Use Plastic Bins in Your Drawer Freezer
The refrigerator form has evolved over the years to include a wide, deep freezer drawer at the bottom—great for reaching into, but not so efficiently organized. Until now, that is. The solution? Basic plastic bins. Samantha from Simply Organized used these Container Store bins to give her freezer drawer a filing system—sorting breakfast foods, veggies and oven snacks into different containers.
Label Freezer Contents with a Grease Pencil
If after all your valiant attempts to organize your freezer, it still becomes a free-for all of half-rolled up bags, try this trick from Mom 4 Real: Use a grease pencil, chalk pen or dry erase marker to label what’s inside.
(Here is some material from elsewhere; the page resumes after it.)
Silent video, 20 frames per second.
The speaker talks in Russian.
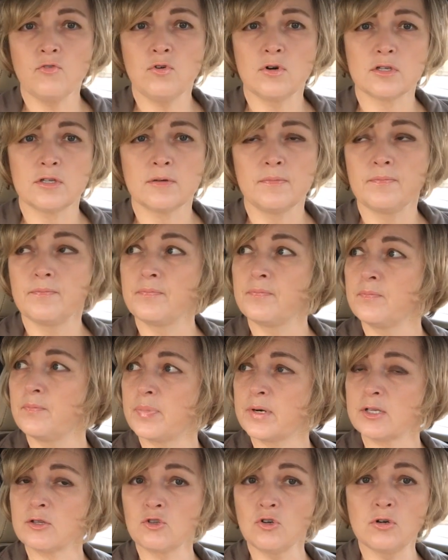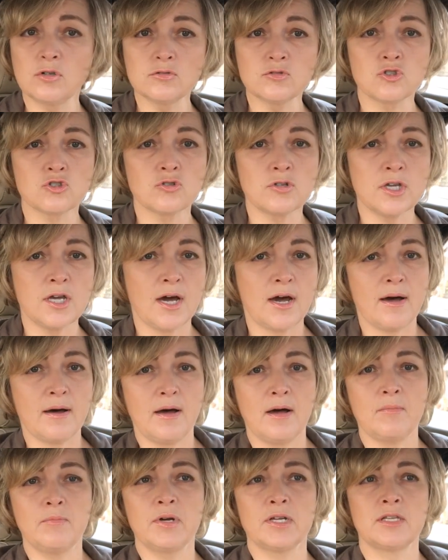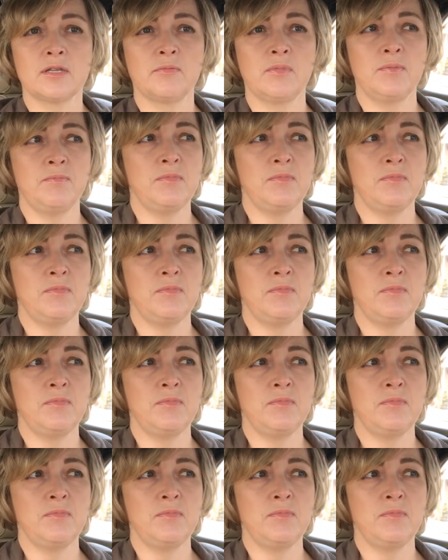вот, продолжу я об этом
Loft Your Bottles With Powerful Magnets
Glass bottles have a way of taking over the fridge. Lift them up—like, to the fridge ceiling—with powerful magnets that will store any bottle with a metal cap. This way, they’re plain to see, easy to reach, and leave plenty of room below for other things. You could make your own, but there’s a solution for people who would rather BIY (“buy it yourself”) than DIY: BottleLoft. A pack of two strips costs $34.99 and will store a six-pack of bottles.
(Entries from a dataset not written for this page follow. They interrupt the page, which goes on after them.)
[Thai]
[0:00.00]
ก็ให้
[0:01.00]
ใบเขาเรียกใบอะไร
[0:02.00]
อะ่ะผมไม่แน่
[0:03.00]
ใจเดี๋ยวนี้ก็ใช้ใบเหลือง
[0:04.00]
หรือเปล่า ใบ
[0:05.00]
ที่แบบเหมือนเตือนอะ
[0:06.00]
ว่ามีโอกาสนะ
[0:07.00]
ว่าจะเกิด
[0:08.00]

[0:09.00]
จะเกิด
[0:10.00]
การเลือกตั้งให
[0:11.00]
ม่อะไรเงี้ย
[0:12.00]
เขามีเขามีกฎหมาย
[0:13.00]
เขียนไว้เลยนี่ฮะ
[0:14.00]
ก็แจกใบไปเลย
Stack Bottles with Binder Clips
For all the bottles that don’t have metal lids, you can get clever with binder clips: Attaching a pair of them to the slats of your refrigerator shelf, like here from Home Hacks, gives a pyramid of bottles a place to rest, making easy and tidy work of stacking them.
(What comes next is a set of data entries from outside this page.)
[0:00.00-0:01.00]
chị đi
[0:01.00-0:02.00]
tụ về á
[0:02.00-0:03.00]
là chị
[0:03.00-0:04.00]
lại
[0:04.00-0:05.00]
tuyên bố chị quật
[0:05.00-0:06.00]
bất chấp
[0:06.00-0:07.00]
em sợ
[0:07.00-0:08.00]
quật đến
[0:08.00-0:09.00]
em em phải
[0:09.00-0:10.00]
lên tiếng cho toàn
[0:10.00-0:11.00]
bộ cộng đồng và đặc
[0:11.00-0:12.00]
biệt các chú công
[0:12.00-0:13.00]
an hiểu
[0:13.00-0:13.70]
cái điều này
Rack Up Open Bags With Binder Clips
Another binder clip hack for wire shelves: The next time you clip closed a bag of frozen veggies, clip it closed around the slats of your shelf. This way, you can rack up your open bags for easy visibility—even for the almost-empty ones.
A Pull-Out Solution for Zipper Bags
What’s your current method of sorting zip bags, stacking them in a pile or shoving them into a drawer? This Kickstarter product, Zip n Store, wants to help. It’s a pull-out shelf rack (there’s also a door version) that slips all your zipper bags in place for easy access.
Double Your Storage with Under-Shelf Drawers
Think about where the unused space is inside your fridge; it’s likely the spots right under the shelf above. This simple solution, available on Amazon, is a set of slide-on drawers that allow you to stash small items in the space just below each shelf.
Collect All Your Eggs in One Basket
Forget the adage, here’s a solution that’s as useful as it is beautiful: Jaime of Raising Up Rubies dropped a decorative wire basket into her refrigerator’s egg shelf to be able to store even more eggs in the same amount of space—while also providing a day-making cheery farmhouse vibe right inside the fridge.
Use a Wooden Crate for Produce
Speaking of farmhouse vibes, we had to share this idea (which, surprisingly, we spotted in the website of Kor Water filtration system—that’s the source of those elegant carafes up top in the photo). Locking your veggies away in a crisper drawer might be good for their shelf life, but it’s a waste if you forget to ever eat them. Keep your fresh produce front-and-center in a rustic wooden crate, and you might just find that you reach for the healthy stuff a little more often.